CNBCが関係者から確認したところによれば、同氏はセールスフォース株式を150万株超保有しているという。
一方、「泣く子も黙る」アクティビストファンド、エリオット・マネジメント(Elliott Management)のスタンスは、ベニオフ氏を包囲するどころでは済まない。
情報筋によれば、エリオットはセールスフォース株を数十億ドル規模で取得しており、実際、Insiderの取材に対しても、セールスフォースの企業価値向上につながる変革を求めていくと明言している。
米ウォール・ストリート・ジャーナル(Wall Street Journal)の報道(1月26日付)によると、同社は独自の取締役候補の擁立を準備しており、年次株主総会における選任議案の提出期間が2月に始まるのを前に、委任状争奪戦は不可避の状況だ。
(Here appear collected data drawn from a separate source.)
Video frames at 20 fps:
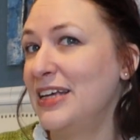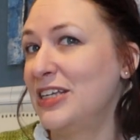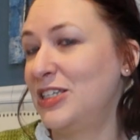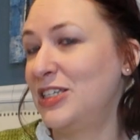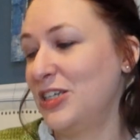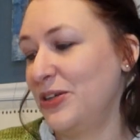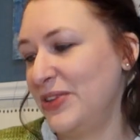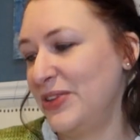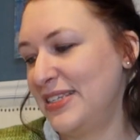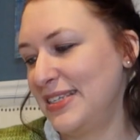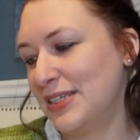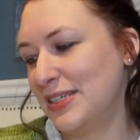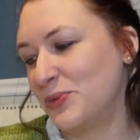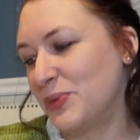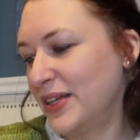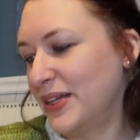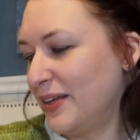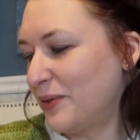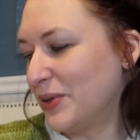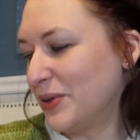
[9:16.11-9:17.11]
So this is
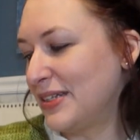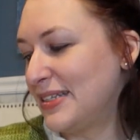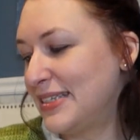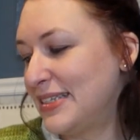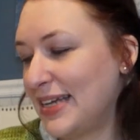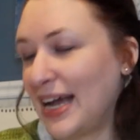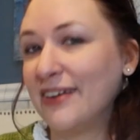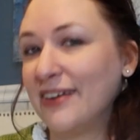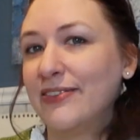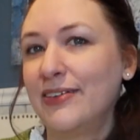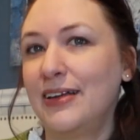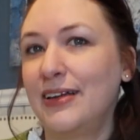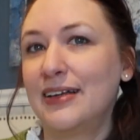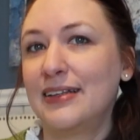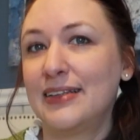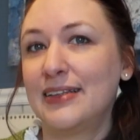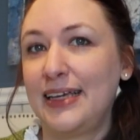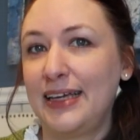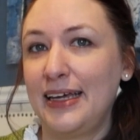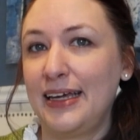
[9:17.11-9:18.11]
one that will
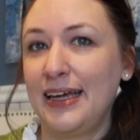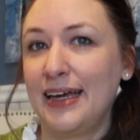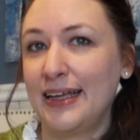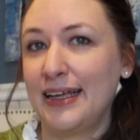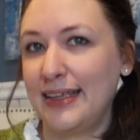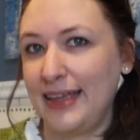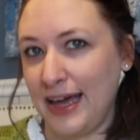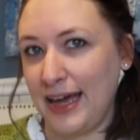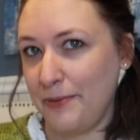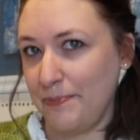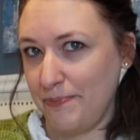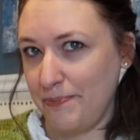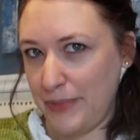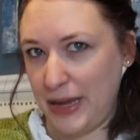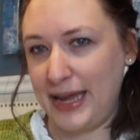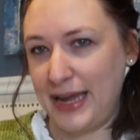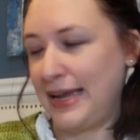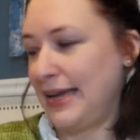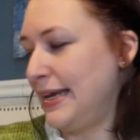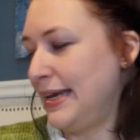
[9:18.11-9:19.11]
definitely get
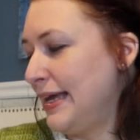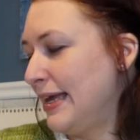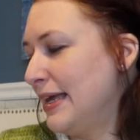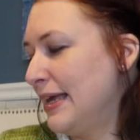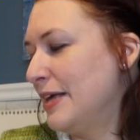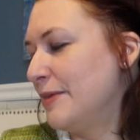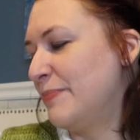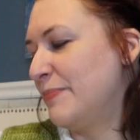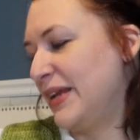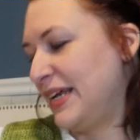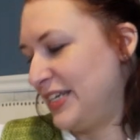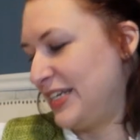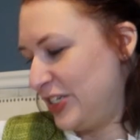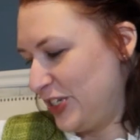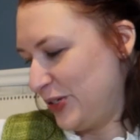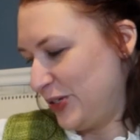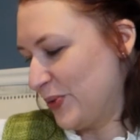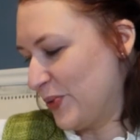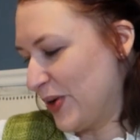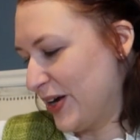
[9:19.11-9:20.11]
made, but I
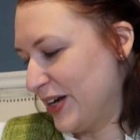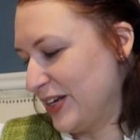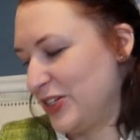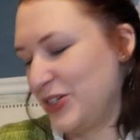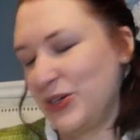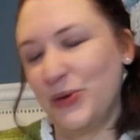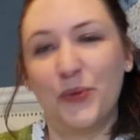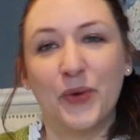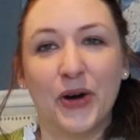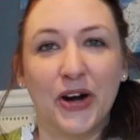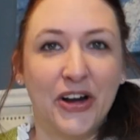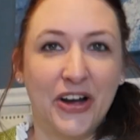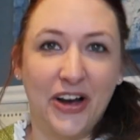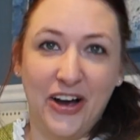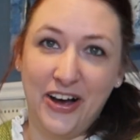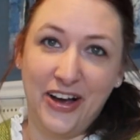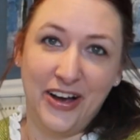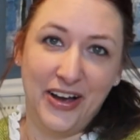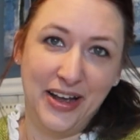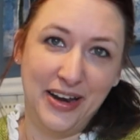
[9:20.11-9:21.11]
do want to work
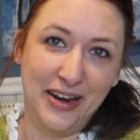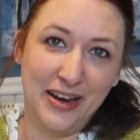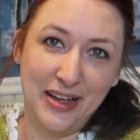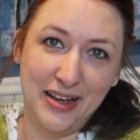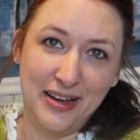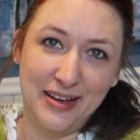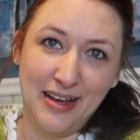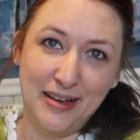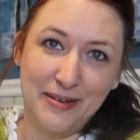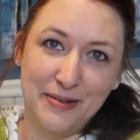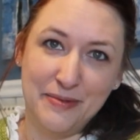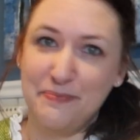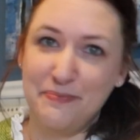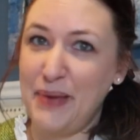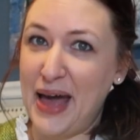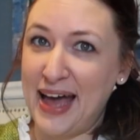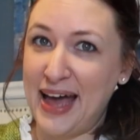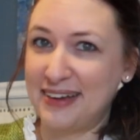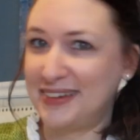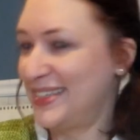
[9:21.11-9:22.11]
on
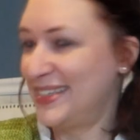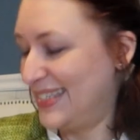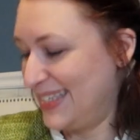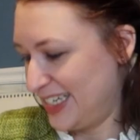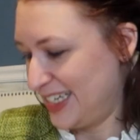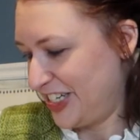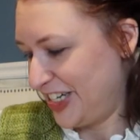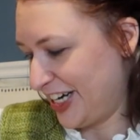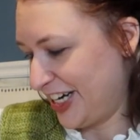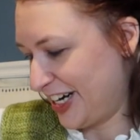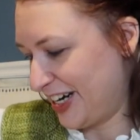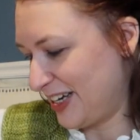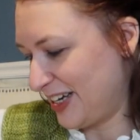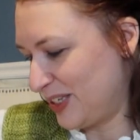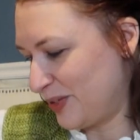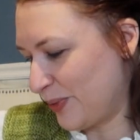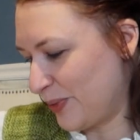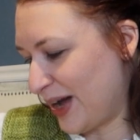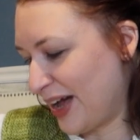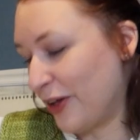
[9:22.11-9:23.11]
bags this year
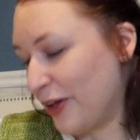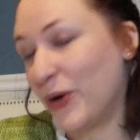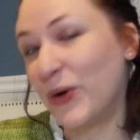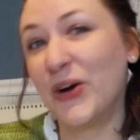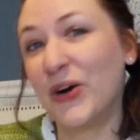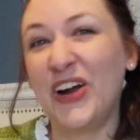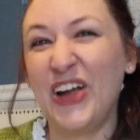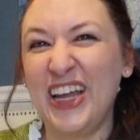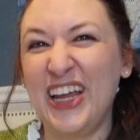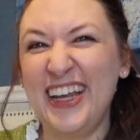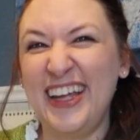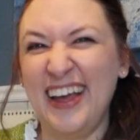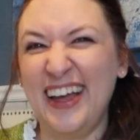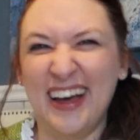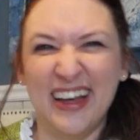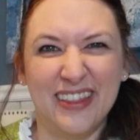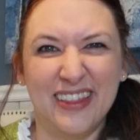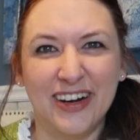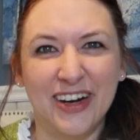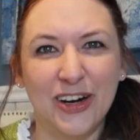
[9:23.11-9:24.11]
as well, or any
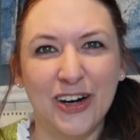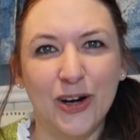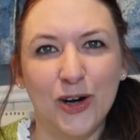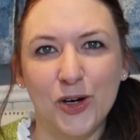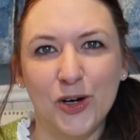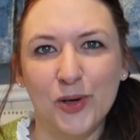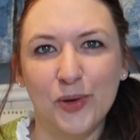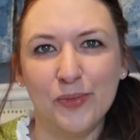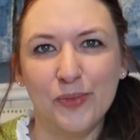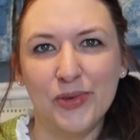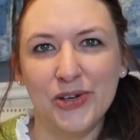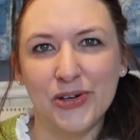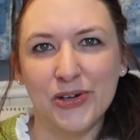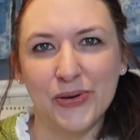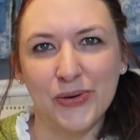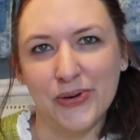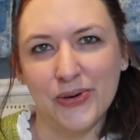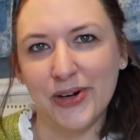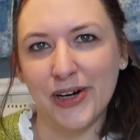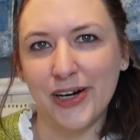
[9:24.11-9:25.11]
other home
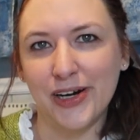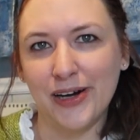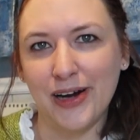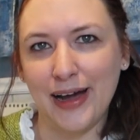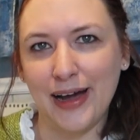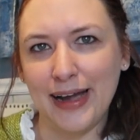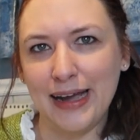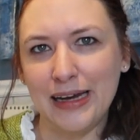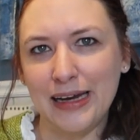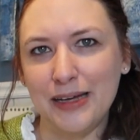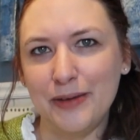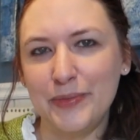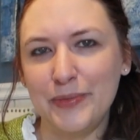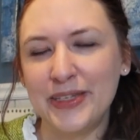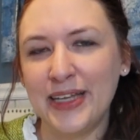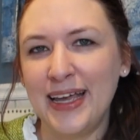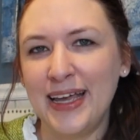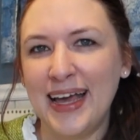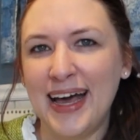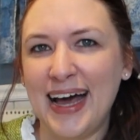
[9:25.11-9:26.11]
decor items.
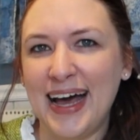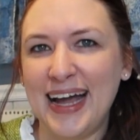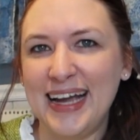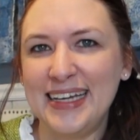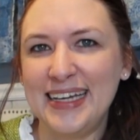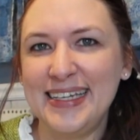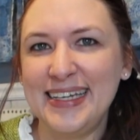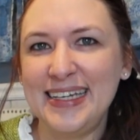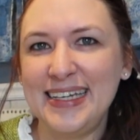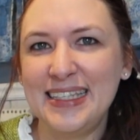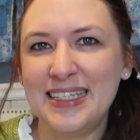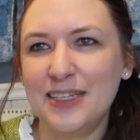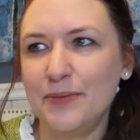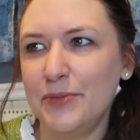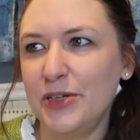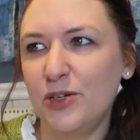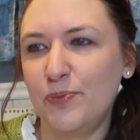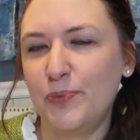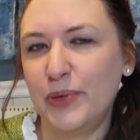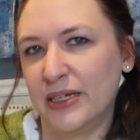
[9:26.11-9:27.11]
I need some
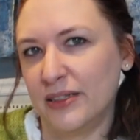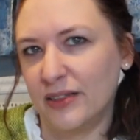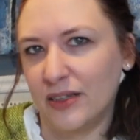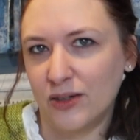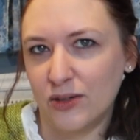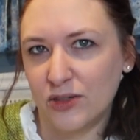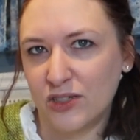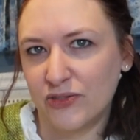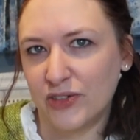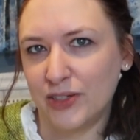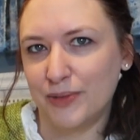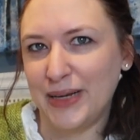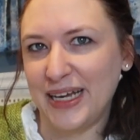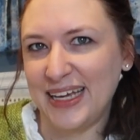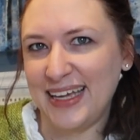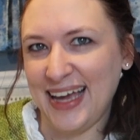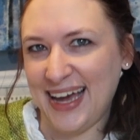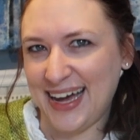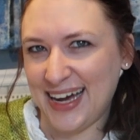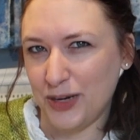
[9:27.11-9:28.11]
new pillows for my
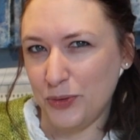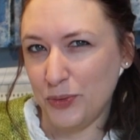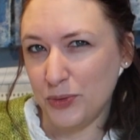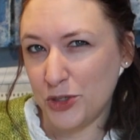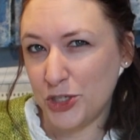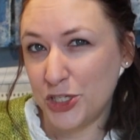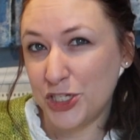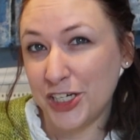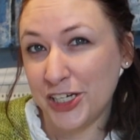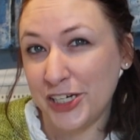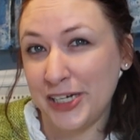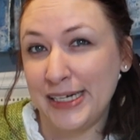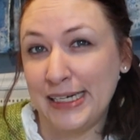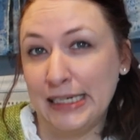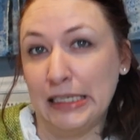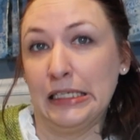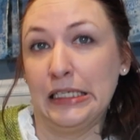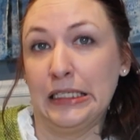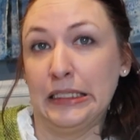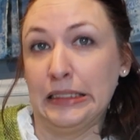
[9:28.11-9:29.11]
couch.
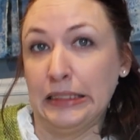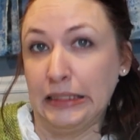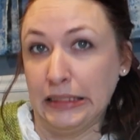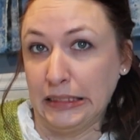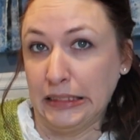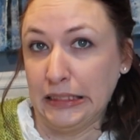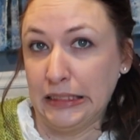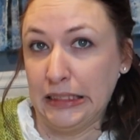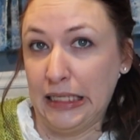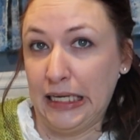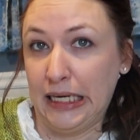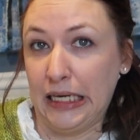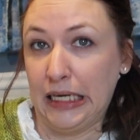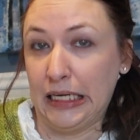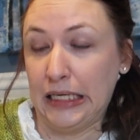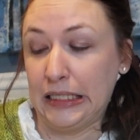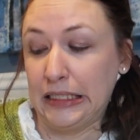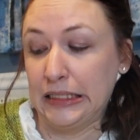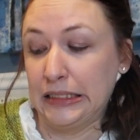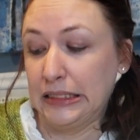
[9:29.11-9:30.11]

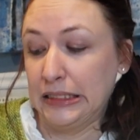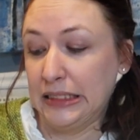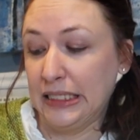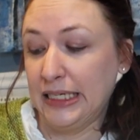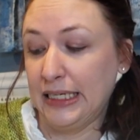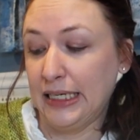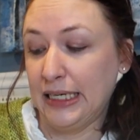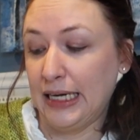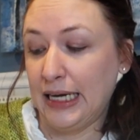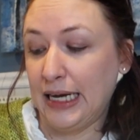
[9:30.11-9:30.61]
And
こうした動きより前に、2022年10月にセールスフォース株の大量取得が判明したアクティビストファンド、スターボード・バリュー(Starboard Value)の関与も指摘しておかねばならない。
スターボードによる株式取得が明らかになった直後、セールスフォースはレイオフ(一時解雇)に着手している。
セールスフォースは従業員を10%削減する計画を1月上旬に発表しているが、情報筋がInsiderの取材に語ったところによれば、計画の実施完了までに(スターボードの提案に基づくものと推察される)人員削減の対象者はその2倍に膨れ上がる可能性もあるという。
なお、セールスフォースは上で触れたようにバリューアクトのモーフィットCEO以外に、米クルーズ客船運航大手カーニバル(Carnival)元CEOのアーノルド・ドナルド氏、米クレジットカード大手マスターカード(Mastercard)のサチン・メーラ最高財務責任者(CFO)を独立取締役に指名。
他方で、現在取締役を務めるサンフォード・ロバートソン氏とアラン・ハッセンフェルド氏が退任を表明。また、取締役で共同CEOのブレット・テイラー氏も1月末までの退任を発表している。